We’ll treat the pixels with missing values (i.e., value 255) the same as pixels with no disturbance (i.e., value 0). We could assign the value nan, but that converts the data to float32 or float64 and hence increases the amount of memory required. That is, reassigning 255->0 allows us to ignore the missing values.

stack = stack.where(stack!=255, other=0)

np.unique(stack)

We’ll define a colormap to identify pixels showing signs of disturbance. Rather than assigning different colors to each of the 8 categories, we’ll use RGBA (“red green blue alpha”) values to assign colors with a transparency value. With the colormap defined in the next cell, most of the pixels will be fully transparent. The remaining pixels are red with strictly positive alpha values. The values we really want to see are 3, 6, 7, & 8 (indicating confirmed ongoing disturbance or disturbance that has finished).

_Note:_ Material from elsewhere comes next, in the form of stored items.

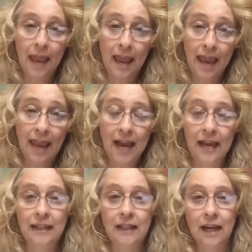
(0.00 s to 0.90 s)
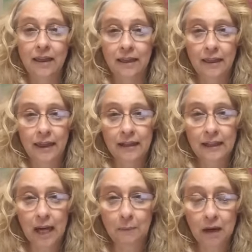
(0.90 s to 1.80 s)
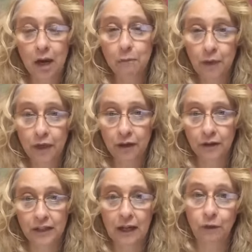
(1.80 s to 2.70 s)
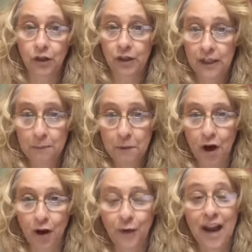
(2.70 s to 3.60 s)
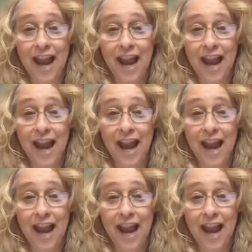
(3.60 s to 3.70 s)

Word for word: and this coming up Thursday, which is tomorrow,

# Define a colormap using RGBA values; these need to be written manually here...
COLORS = [
            (255, 255, 255, 0.0),   # No disturbance
            (255,   0,   0, 0.25),  # <50% disturbance, first detection
            (255,   0,   0, 0.25),  # <50% disturbance, provisional
            (255,   0,   0, 0.50),  # <50% disturbance, confirmed, ongoing
            (255,   0,   0, 0.50),  # ≥50% disturbance, first detection
            (255,   0,   0, 0.50),  # ≥50% disturbance, provisional
            (255,   0,   0, 1.00),  # ≥50% disturbance, confirmed, ongoing
            (255,   0,   0, 0.75),  # <50% disturbance, finished
            (255,   0,   0, 1.00),  # ≥50% disturbance, finished
         ]

Finally, we’re ready to produce visualizations using the array stack.

  • We define view as a subset of stack that uses skips steps pixels in each direction to speed rendering (change to steps=1 or steps=None when ready to plot at full resolution).
  • We define dictionaries image_opts and layout_opts to control arguments to pass to hvplot.image.
  • The result, when plotted, is an interactive plot with a slider that allows us to view specific time slices of the data.
steps = 100
subset=slice(0,None,steps)
view = stack.isel(longitude=subset, latitude=subset)

image_opts = dict(
                    x='longitude',
                    y='latitude',
                    cmap=COLORS,
                    colorbar=False,
                    clim=(-0.5,8.5),
                    crs = stack.rio.crs,
                    tiles=gv.tile_sources.ESRI,
                    tiles_opts=dict(alpha=0.1, padding=0.1),
                    project=True,
                    rasterize=True,
                    widget_location='bottom',
                 )

layout_opts = dict(
                    title = 'Maranhão \nDisturbance Alerts',
                    xlabel='Longitude (°)',ylabel='Latitude (°)',
                    fontscale=1.25,
                    frame_width=500,
                    frame_height=500,
                  )
view.hvplot.image(**image_opts, **layout_opts)

The slider here allows us to see a trend of increasing deforestation over the course of two years. The earlier rasters have red pixels sparsely distributed over the region, whereas the later rasters have far more red pixels (indicating damaged vegetation). It is a simple matter to use the array stack to count pixels in each category and to assemble quantitative measures of deforestation.